→ THE TASK:
The data below should be transcribed in full, with no picture included.

→ DATA EXTRACTS:
──────

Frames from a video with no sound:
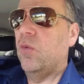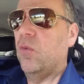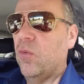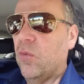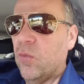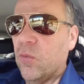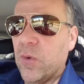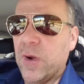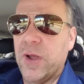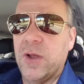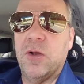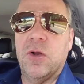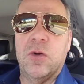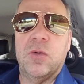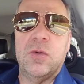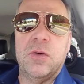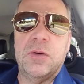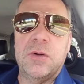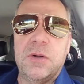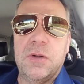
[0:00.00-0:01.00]
will
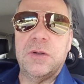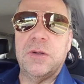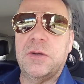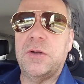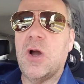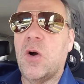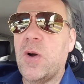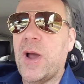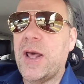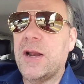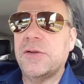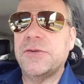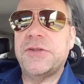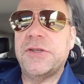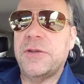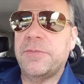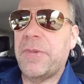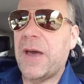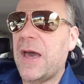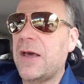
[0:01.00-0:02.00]
go out onto
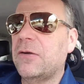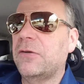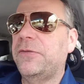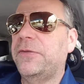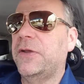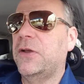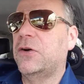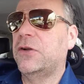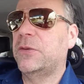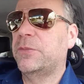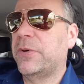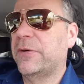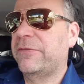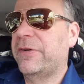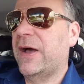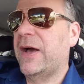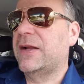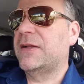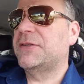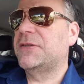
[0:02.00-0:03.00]
the battlefield and
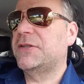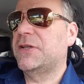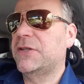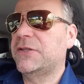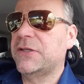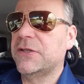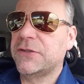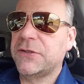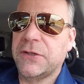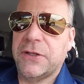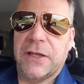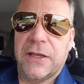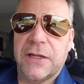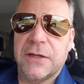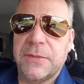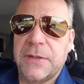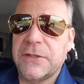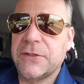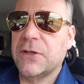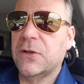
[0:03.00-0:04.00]
provide assistance to the
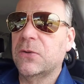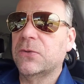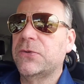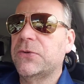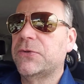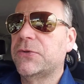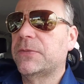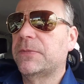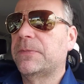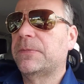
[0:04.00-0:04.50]
enemy soldiers.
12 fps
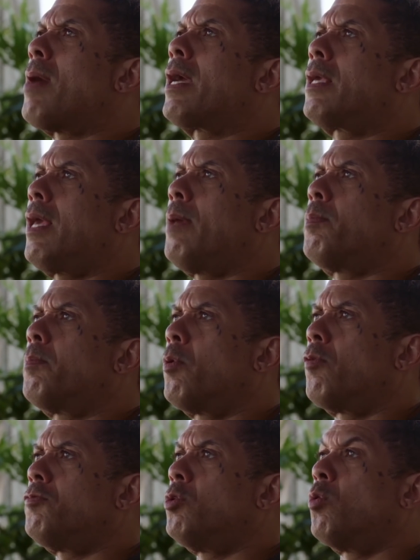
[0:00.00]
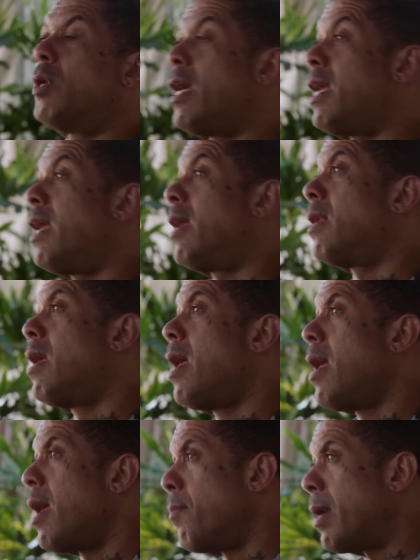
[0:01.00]
Am I capable of doing that? And
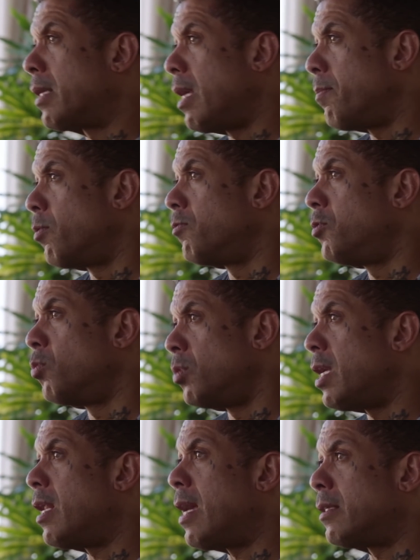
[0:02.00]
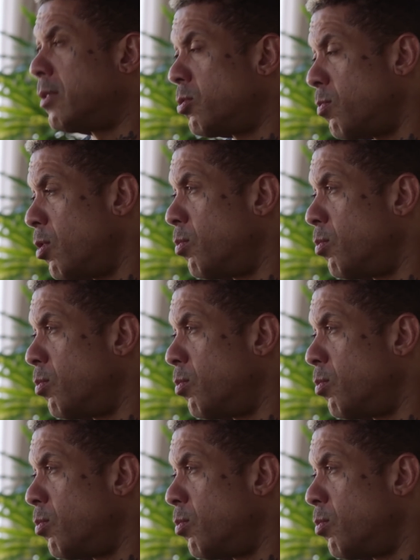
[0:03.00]
am I capable of doing that at this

──────

→ WRITTEN RESPONSE:
Frames from a video with no sound:
[0:00.00-0:01.00]
will
[0:01.00-0:02.00]
go out onto
[0:02.00-0:03.00]
the battlefield and
[0:03.00-0:04.00]
provide assistance to the
[0:04.00-0:04.50]
enemy soldiers.
12 fps
[0:00.00]
[0:01.00]
Am I capable of doing that? And
[0:02.00]
[0:03.00]
am I capable of doing that at this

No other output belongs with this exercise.